Retype every line from the start of the entries below down to the line with "(0.00 s to 0.90 s)", both ends included; skip the pictures.

--- RECORDED DATA Enclosed Below ---

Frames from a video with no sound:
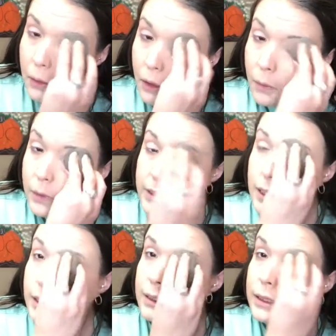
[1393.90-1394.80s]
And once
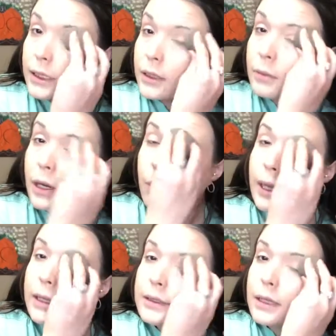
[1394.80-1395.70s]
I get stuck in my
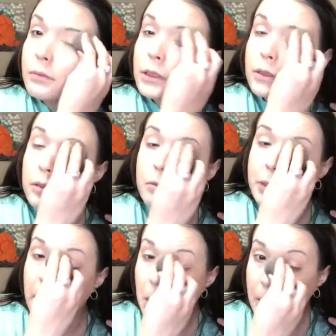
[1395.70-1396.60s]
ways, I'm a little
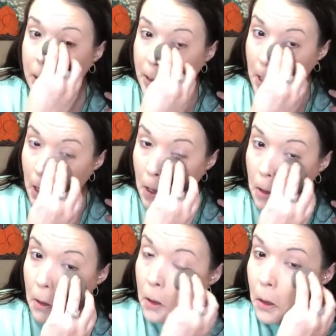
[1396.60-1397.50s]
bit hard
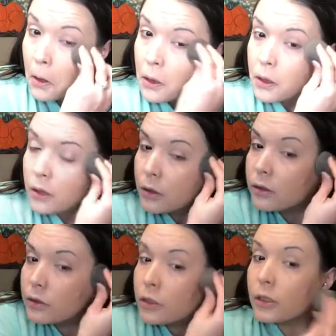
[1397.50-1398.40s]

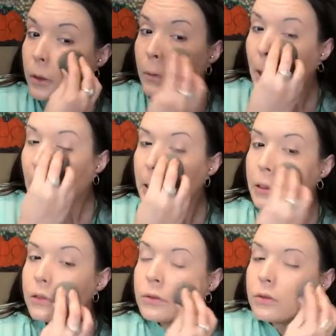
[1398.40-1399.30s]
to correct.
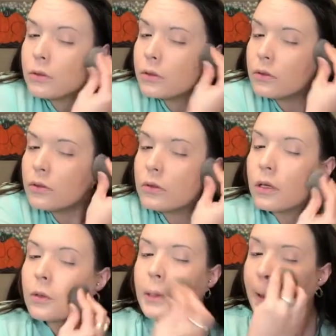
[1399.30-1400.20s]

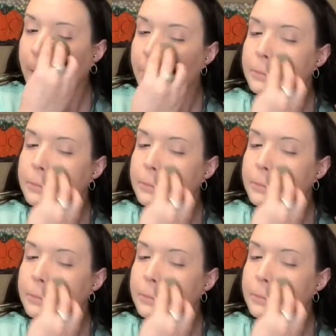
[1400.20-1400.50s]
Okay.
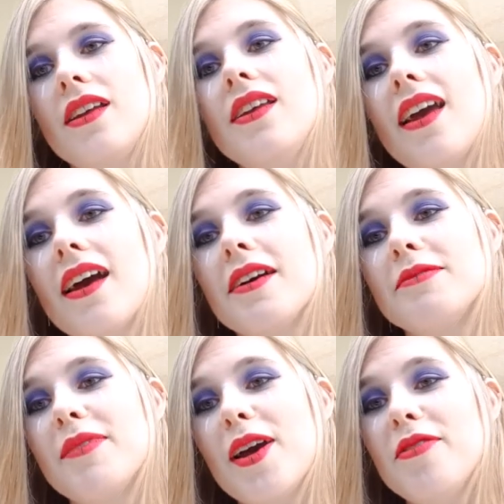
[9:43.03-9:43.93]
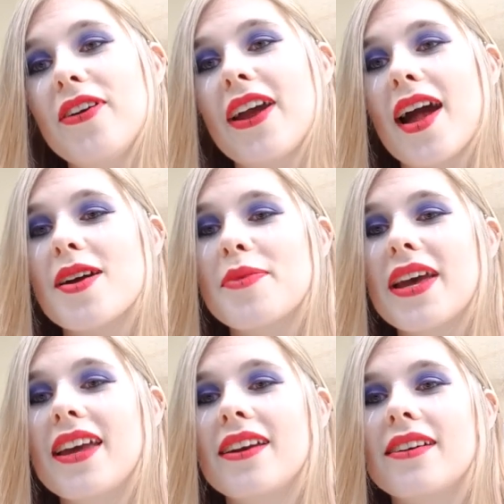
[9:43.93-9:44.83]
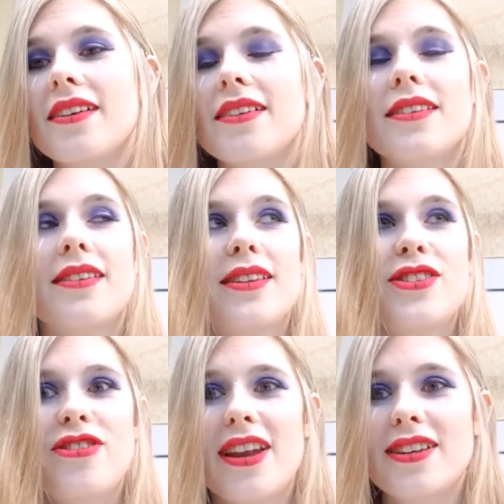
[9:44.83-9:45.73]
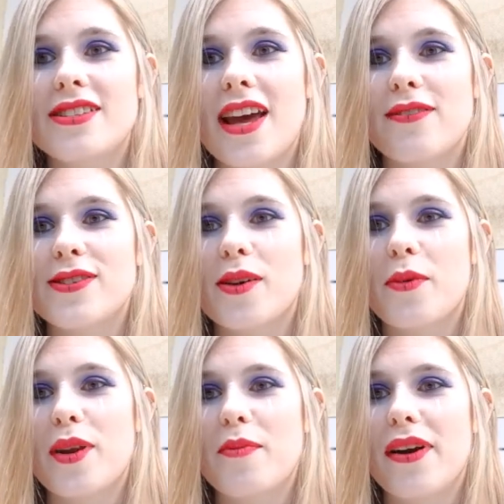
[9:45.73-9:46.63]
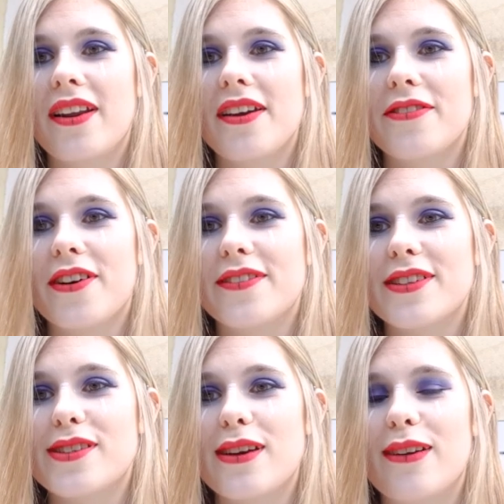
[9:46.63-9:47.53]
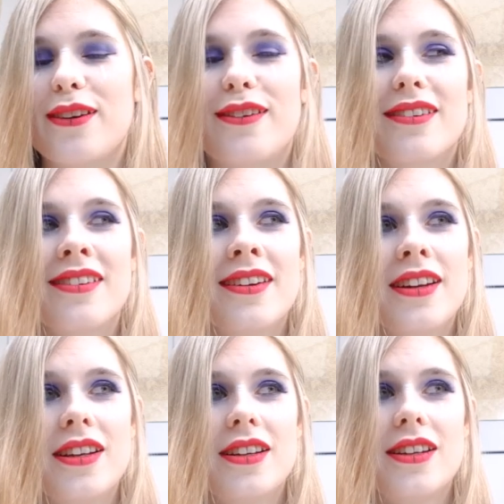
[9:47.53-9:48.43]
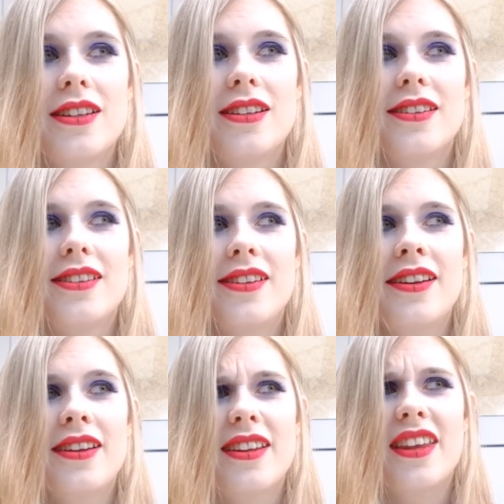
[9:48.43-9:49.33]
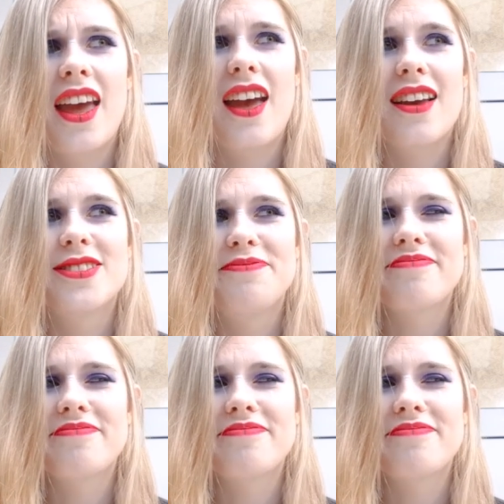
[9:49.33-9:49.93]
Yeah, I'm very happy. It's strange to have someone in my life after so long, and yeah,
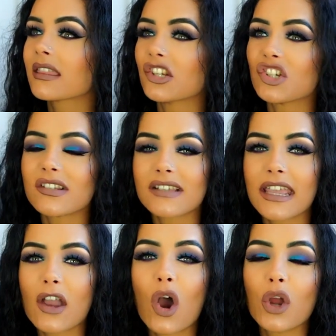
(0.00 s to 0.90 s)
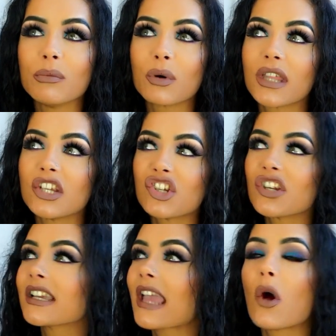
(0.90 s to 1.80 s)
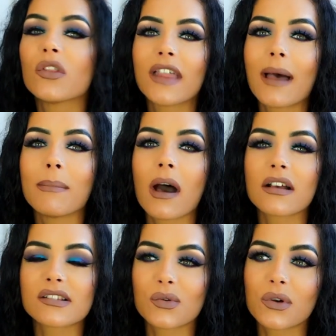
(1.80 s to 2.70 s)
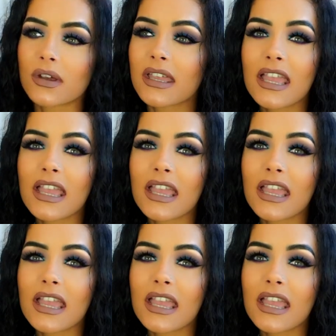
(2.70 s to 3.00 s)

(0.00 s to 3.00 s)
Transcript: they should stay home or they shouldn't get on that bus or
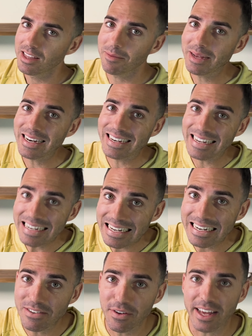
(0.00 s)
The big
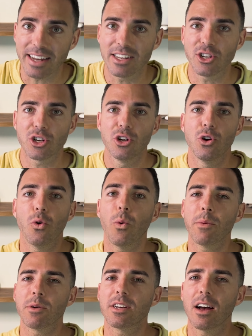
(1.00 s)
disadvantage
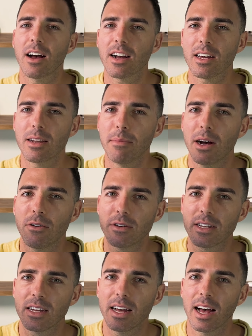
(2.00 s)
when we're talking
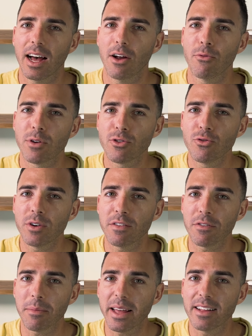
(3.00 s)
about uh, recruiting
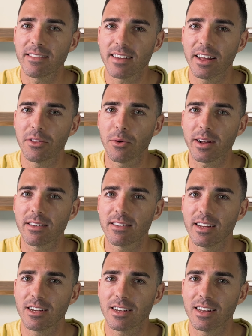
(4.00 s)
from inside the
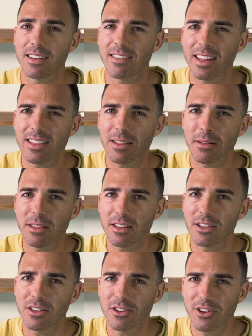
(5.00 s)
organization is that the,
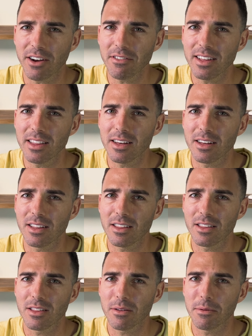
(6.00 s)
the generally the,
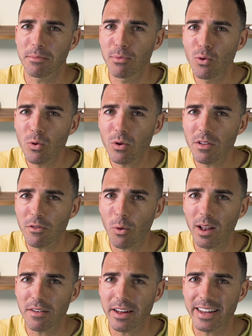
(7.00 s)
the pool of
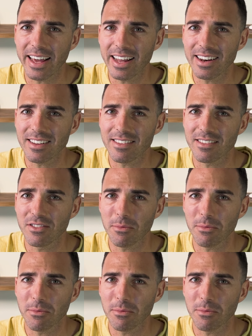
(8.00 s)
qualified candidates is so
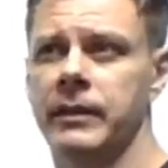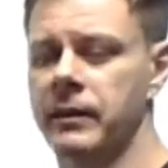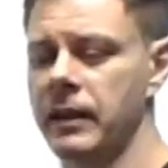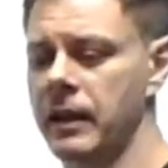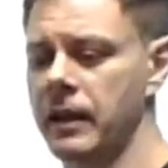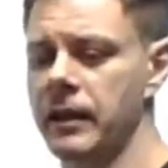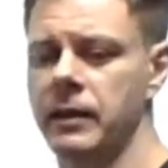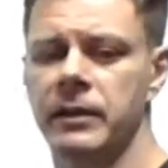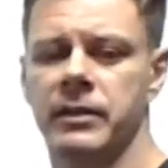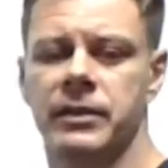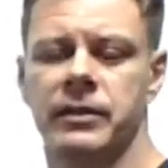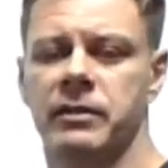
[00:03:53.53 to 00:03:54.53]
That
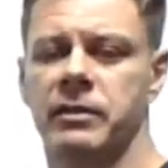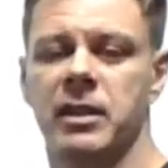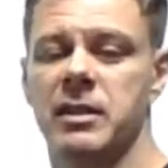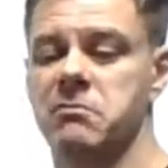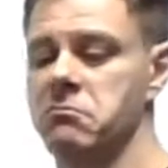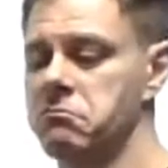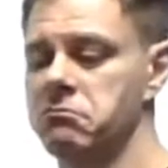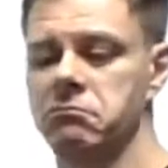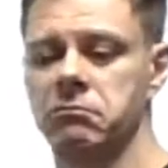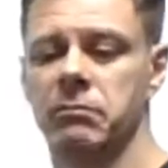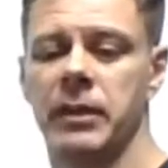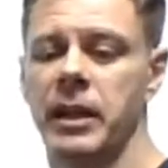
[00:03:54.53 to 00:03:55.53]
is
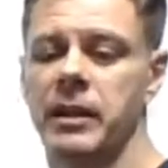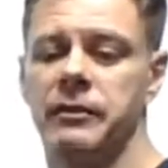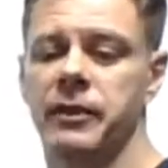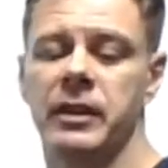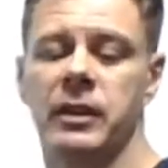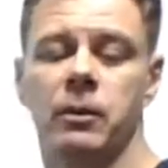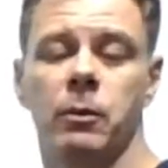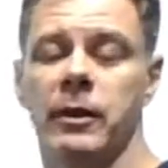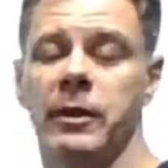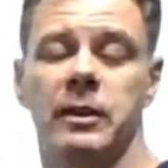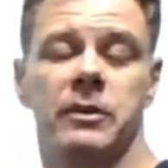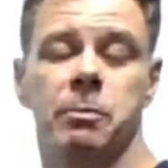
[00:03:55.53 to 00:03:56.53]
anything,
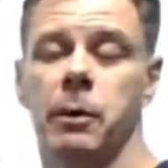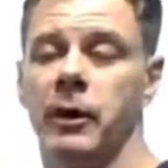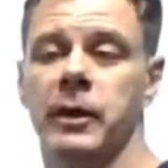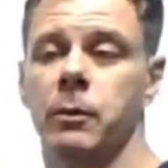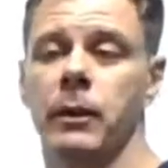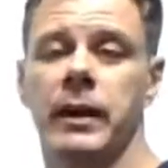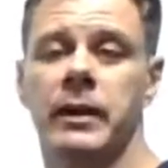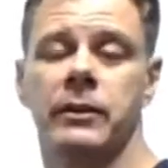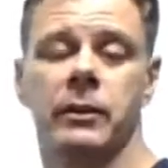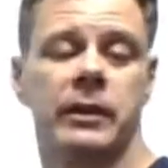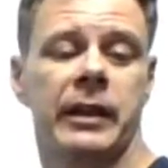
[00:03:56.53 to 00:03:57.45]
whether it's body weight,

--- End of Enclosed RECORDED DATA ---

→ EXERCISE ANSWER
Frames from a video with no sound:
[1393.90-1394.80s]
And once
[1394.80-1395.70s]
I get stuck in my
[1395.70-1396.60s]
ways, I'm a little
[1396.60-1397.50s]
bit hard
[1397.50-1398.40s]

[1398.40-1399.30s]
to correct.
[1399.30-1400.20s]

[1400.20-1400.50s]
Okay.
[9:43.03-9:43.93]
[9:43.93-9:44.83]
[9:44.83-9:45.73]
[9:45.73-9:46.63]
[9:46.63-9:47.53]
[9:47.53-9:48.43]
[9:48.43-9:49.33]
[9:49.33-9:49.93]
Yeah, I'm very happy. It's strange to have someone in my life after so long, and yeah,
(0.00 s to 0.90 s)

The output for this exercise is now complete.